Ketua BPKN Rizal E. Halim mengatakan, perjanjian pembiayaan jangan sampai ada konflik dengan pihak jasa pembiayaan yang bisa merugikan masyarakat di kemudian hari.
“Ternyata, ketidakpahaman ini menjadi salah satu sebab meningkatnya pengaduan konsumen, data pengaduan terkait jasa pembiayaan ke BPKN yang masuk per Oktober tahun 2020 sebanyak 45 pengaduan. Umumnya hal ini disebabkan oleh kredit macet, penarikan paksa kendaraan, dan lain-lain,” kata Rizal, di Jakarta, Senin (23/11/2020).
Pihaknya menilai perjanjian jual beli melalui leasing seringkali dimanfaatkan oleh pelaku usaha untuk menyelipkan klausul baku yang letaknya sulit terlihat atau terlalu kecil. Sehingga hal itu menjadikan kalusul tidak dapat dibaca secara jelas atau yang isinya sulit dimengerti oleh kreditur.
Untuk itu, harus ada standar baku yang tidak merugikan kreditur yang dikeluarkan regulator dalam hal ini OJK agar konsumen tidak menjadi pihak yang lebih dirugikan.
Rizal mengatakan konsumen dilindungi oleh jaminan fidusia yang apabila mengalami kredit macet saat di tengah pembayaran, pihak perusahaan pembiayaan tidak boleh mengambil paksa kendaraan.
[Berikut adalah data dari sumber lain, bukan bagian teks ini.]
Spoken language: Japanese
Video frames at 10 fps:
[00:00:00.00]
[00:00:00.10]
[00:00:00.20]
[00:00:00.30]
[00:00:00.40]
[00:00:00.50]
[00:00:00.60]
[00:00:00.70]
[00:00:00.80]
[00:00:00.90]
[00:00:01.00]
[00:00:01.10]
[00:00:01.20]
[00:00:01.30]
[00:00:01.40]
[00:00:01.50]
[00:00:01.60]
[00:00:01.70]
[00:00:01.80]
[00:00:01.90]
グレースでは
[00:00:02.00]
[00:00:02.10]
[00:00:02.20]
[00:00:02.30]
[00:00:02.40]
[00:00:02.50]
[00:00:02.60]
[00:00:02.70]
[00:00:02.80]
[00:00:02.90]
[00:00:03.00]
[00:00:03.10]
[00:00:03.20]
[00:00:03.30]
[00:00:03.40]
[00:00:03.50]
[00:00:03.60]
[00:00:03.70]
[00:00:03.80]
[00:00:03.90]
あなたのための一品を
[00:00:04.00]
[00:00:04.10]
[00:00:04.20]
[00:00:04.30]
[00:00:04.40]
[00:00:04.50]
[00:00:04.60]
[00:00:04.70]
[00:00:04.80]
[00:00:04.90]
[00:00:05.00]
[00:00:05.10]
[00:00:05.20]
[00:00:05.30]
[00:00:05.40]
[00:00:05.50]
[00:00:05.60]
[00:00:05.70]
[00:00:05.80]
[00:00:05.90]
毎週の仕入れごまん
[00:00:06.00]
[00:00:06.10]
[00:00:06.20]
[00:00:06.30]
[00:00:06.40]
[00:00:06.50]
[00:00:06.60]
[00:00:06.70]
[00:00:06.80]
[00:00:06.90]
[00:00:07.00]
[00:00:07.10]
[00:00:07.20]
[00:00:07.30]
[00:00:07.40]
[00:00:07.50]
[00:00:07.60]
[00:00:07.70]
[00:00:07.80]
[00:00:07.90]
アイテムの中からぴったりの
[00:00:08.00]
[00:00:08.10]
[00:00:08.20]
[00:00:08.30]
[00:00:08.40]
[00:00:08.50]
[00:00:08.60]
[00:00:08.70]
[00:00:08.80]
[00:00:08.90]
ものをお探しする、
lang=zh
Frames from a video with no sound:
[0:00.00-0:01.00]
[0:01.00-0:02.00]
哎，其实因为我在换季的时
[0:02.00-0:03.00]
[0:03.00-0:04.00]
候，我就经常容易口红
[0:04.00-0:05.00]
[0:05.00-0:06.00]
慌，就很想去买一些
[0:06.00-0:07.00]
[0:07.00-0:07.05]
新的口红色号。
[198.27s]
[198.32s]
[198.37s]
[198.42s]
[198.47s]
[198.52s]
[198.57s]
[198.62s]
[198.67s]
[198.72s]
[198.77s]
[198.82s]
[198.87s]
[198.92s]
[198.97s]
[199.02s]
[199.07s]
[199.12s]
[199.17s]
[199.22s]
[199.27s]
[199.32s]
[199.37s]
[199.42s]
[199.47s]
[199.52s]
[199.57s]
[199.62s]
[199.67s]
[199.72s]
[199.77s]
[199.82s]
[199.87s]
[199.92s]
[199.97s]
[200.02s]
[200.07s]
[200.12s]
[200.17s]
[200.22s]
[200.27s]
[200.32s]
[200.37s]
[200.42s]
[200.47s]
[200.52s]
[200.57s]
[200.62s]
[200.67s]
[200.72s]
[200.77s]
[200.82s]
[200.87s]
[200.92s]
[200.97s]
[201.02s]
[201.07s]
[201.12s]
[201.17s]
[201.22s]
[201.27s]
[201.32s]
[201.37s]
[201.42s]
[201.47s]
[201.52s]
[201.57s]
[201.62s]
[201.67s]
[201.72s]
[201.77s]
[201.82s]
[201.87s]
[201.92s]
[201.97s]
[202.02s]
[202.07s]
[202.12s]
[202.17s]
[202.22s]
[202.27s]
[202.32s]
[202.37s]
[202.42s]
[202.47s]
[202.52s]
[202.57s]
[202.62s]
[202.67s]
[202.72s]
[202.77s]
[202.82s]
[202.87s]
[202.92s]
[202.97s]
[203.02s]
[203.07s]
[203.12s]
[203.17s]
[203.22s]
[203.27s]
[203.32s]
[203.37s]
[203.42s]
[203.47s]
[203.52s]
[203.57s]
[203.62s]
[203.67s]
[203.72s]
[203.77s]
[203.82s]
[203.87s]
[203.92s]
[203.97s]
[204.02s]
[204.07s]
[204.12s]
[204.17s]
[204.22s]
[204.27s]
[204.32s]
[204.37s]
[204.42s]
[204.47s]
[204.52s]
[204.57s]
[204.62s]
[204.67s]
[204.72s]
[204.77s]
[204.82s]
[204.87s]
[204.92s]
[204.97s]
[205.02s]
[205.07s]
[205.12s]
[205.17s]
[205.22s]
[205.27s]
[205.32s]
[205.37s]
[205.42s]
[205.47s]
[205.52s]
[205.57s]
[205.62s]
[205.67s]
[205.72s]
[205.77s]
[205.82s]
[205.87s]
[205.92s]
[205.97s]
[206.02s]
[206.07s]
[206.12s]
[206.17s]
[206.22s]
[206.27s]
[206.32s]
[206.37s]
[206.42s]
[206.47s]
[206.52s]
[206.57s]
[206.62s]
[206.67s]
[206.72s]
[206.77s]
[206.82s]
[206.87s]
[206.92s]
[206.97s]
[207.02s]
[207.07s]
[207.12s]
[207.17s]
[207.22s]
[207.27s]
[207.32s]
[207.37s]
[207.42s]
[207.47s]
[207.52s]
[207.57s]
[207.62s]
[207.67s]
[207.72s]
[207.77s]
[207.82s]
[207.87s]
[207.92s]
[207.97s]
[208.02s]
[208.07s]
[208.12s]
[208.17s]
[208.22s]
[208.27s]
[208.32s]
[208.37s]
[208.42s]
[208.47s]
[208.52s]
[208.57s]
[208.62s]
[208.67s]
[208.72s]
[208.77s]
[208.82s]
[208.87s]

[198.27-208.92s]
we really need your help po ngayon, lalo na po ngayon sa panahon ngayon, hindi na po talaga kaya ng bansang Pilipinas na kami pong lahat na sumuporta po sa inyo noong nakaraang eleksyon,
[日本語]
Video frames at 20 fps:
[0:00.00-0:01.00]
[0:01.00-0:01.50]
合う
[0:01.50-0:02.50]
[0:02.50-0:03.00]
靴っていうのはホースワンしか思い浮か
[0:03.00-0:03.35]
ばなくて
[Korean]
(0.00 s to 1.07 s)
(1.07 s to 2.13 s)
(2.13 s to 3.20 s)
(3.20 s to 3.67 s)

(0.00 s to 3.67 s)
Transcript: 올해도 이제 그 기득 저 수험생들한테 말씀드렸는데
“Hal yang perlu dipahami juga oleh kreditur adalah petugas yang melakukan eksekusi benda jaminan fidusia merupakan pegawai perusahaan pembiayaan atau pegawai alih daya perusahaan pembiayaan yang memiliki surat tugas untuk melakukan eksekusi benda jaminan fidusia,” jelasnya.
“Petugas yang melakukan eksekusi benda jaminan fidusia juga harus membawa sertifikat jaminan fidusia, dan konsumen berhak ditawarkan sebagai pihak pertama dalam objek lelang barang,” tambah Rizal.
Ia menerangkan, UU No. 8 tahun 1999 tentang Perlindungan Konsumen tidak melarang pelaku usaha untuk membuat perjanjian baku yang klausul-klausulnya telah ditetapkan terlebih dahulu oleh salah satu pihak. Namun, hal itu dilakukan sepanjang perjanjian baku tersebut tidak mencantumkan atau memuat klausul sebagaimana yang dilarang dalam Pasal 18 Ayat (1) di dalam UUPK tahun 1999.
Hati-hati
“Konsumen perlu berhati-hati jika ingin mengambil angsuran melalui leasing dan memperhatikan serta paham klausul baku yang tercantum dalam perjanjian standar,” katanya.
“Contoh yang kerapkali ditemukan didalam perjanjian pembiayaan melalui jasa pembiayaan adalah kalimat yang menyatakan memberikan kuasa penuh kepada perusahaan/pelaku usaha untuk dapat menjaminkan kendaraan yang dibeli secara angsuran,” sambung Rizal.
Selain itu, lanjut dia, tidak ada transparansi besaran denda yang disebutkan dalam perjanjian dari jumlah angsuran yang telah jatuh tempo. Bahkan pihak kreditur hanya menyampaikan besaran denda keterlambatan tanpa harus mendiskusikan apakah pihak debitur sanggup dan/atau menyetujui atau tidak besaran denda tersebut.
”Dalam upaya perlindungan konsumen, kreditur jasa pembiayaan perlu dilindungi hukum. Pemerintah perlu mengatur pencantuman klausul baku dalam perjanjian standar agar tidak merugikan konsumen. Apalagi dengan semakin banyaknya masyarakat yang memanfaatkan jasa leasing membuat pemerintah harus turun tangan untuk menjamin kepastian hukum dan rasa keadilan dalam masyarakat,” pungkas Rizal.